Given data →
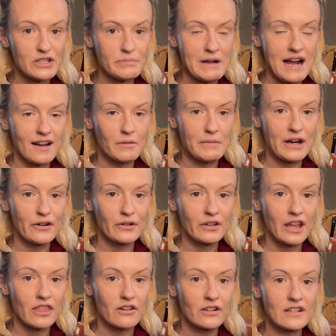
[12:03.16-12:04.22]
back in my early
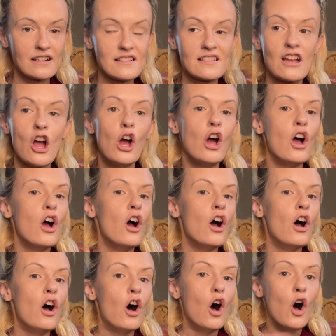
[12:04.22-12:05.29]
30s
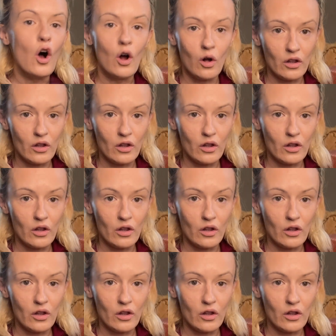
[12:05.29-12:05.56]
all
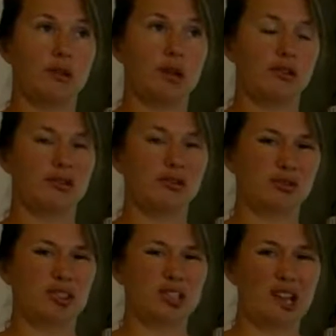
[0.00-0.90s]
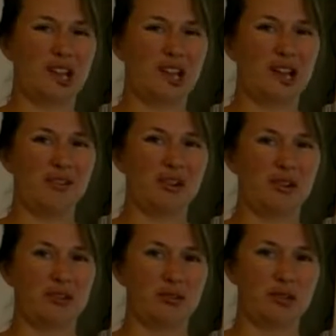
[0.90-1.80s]
it's sort of just hanging out there, so it's
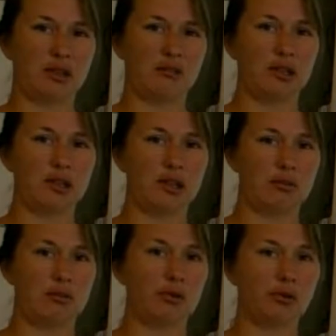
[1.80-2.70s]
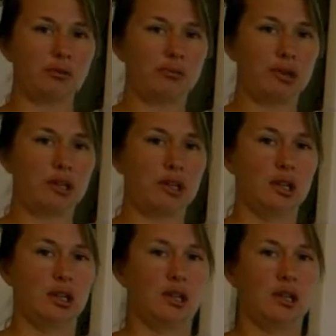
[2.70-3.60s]
not really that important, but
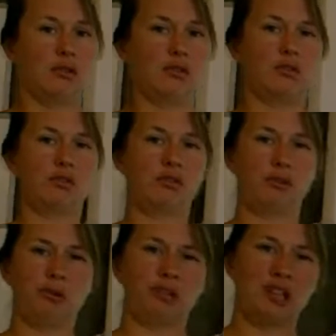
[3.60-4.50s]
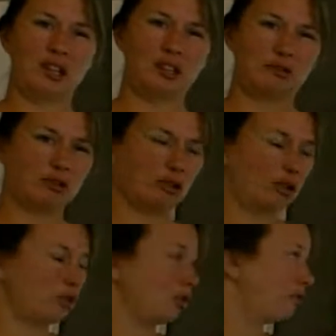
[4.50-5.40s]
it was sort of a protective structure of
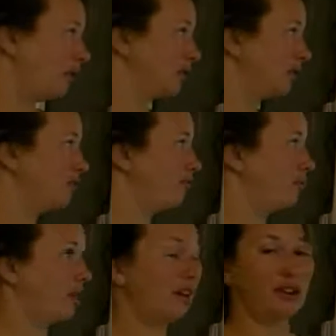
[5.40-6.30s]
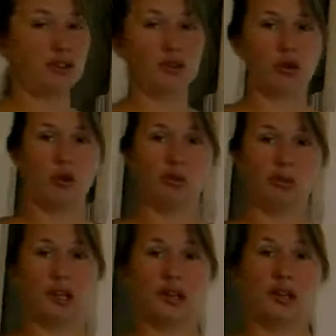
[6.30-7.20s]
that leaf prior to opening.
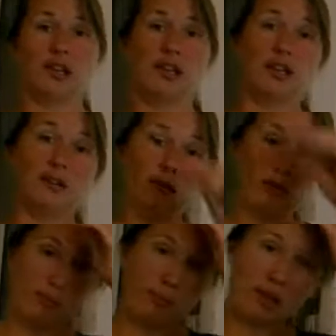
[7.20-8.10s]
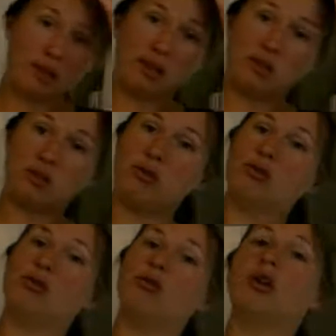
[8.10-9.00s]
If you compare it
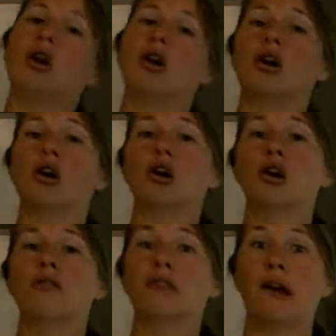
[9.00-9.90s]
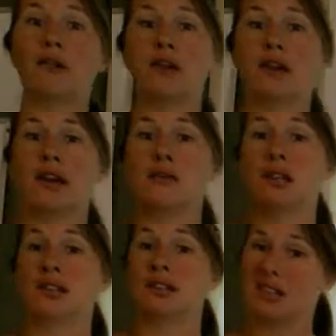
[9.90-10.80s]
to our flower anatomy, it's
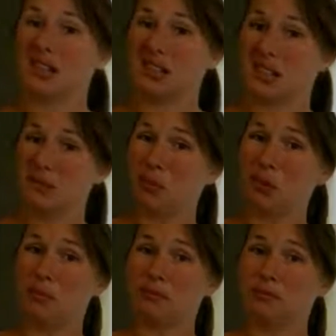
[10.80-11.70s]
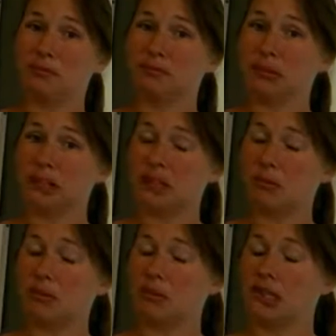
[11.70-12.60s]
like a sepal. The sepal
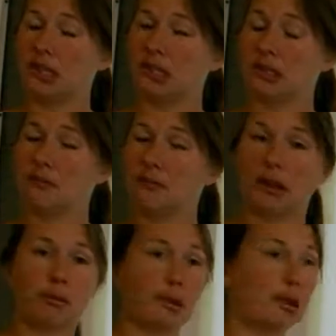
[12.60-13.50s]
protected the flower bud.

To do →
Your copy should hold each line above exactly and no pictures at all.

Your solution →
[12:03.16-12:04.22]
back in my early
[12:04.22-12:05.29]
30s
[12:05.29-12:05.56]
all
[0.00-0.90s]
[0.90-1.80s]
it's sort of just hanging out there, so it's
[1.80-2.70s]
[2.70-3.60s]
not really that important, but
[3.60-4.50s]
[4.50-5.40s]
it was sort of a protective structure of
[5.40-6.30s]
[6.30-7.20s]
that leaf prior to opening.
[7.20-8.10s]
[8.10-9.00s]
If you compare it
[9.00-9.90s]
[9.90-10.80s]
to our flower anatomy, it's
[10.80-11.70s]
[11.70-12.60s]
like a sepal. The sepal
[12.60-13.50s]
protected the flower bud.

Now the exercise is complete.